PROVIDED DATA Block Start

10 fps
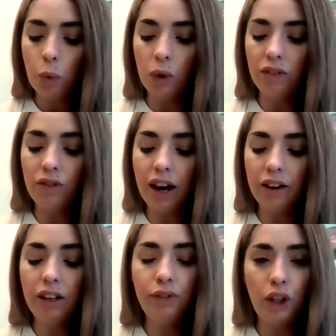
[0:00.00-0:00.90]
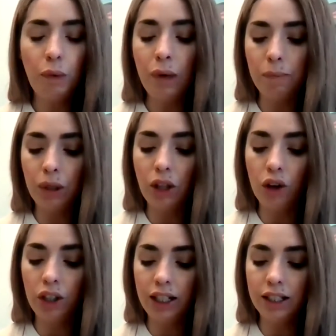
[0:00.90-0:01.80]
with very few people
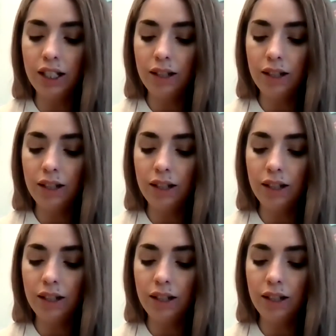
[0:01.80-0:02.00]
on it,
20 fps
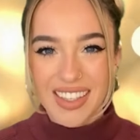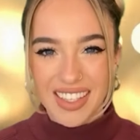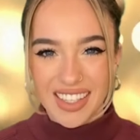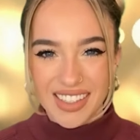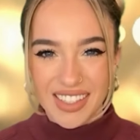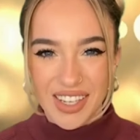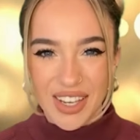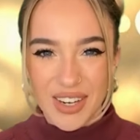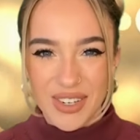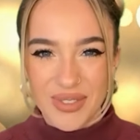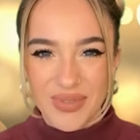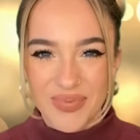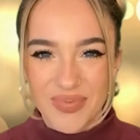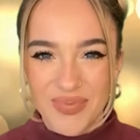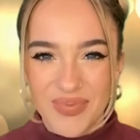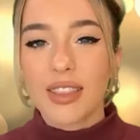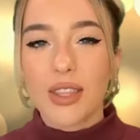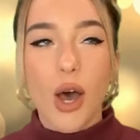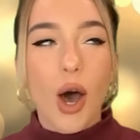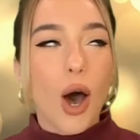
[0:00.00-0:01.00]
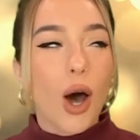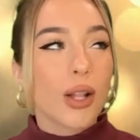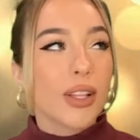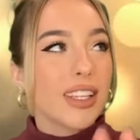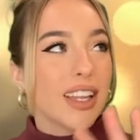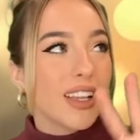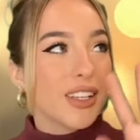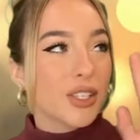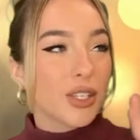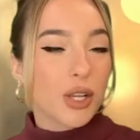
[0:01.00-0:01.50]
Let's go. The
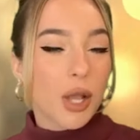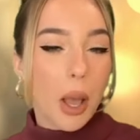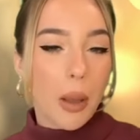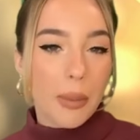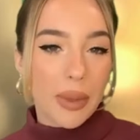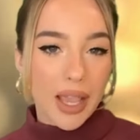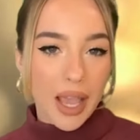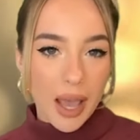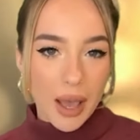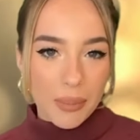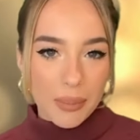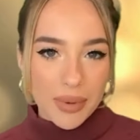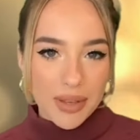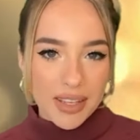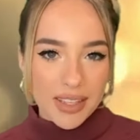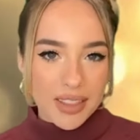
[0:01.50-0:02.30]
holidays are coming up.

PROVIDED DATA Block End

- **WORK REQUEST**
Write everything in the records out exactly, apart from the pictures.

- **RESPONSE**
10 fps
[0:00.00-0:00.90]
[0:00.90-0:01.80]
with very few people
[0:01.80-0:02.00]
on it,
20 fps
[0:00.00-0:01.00]
[0:01.00-0:01.50]
Let's go. The
[0:01.50-0:02.30]
holidays are coming up.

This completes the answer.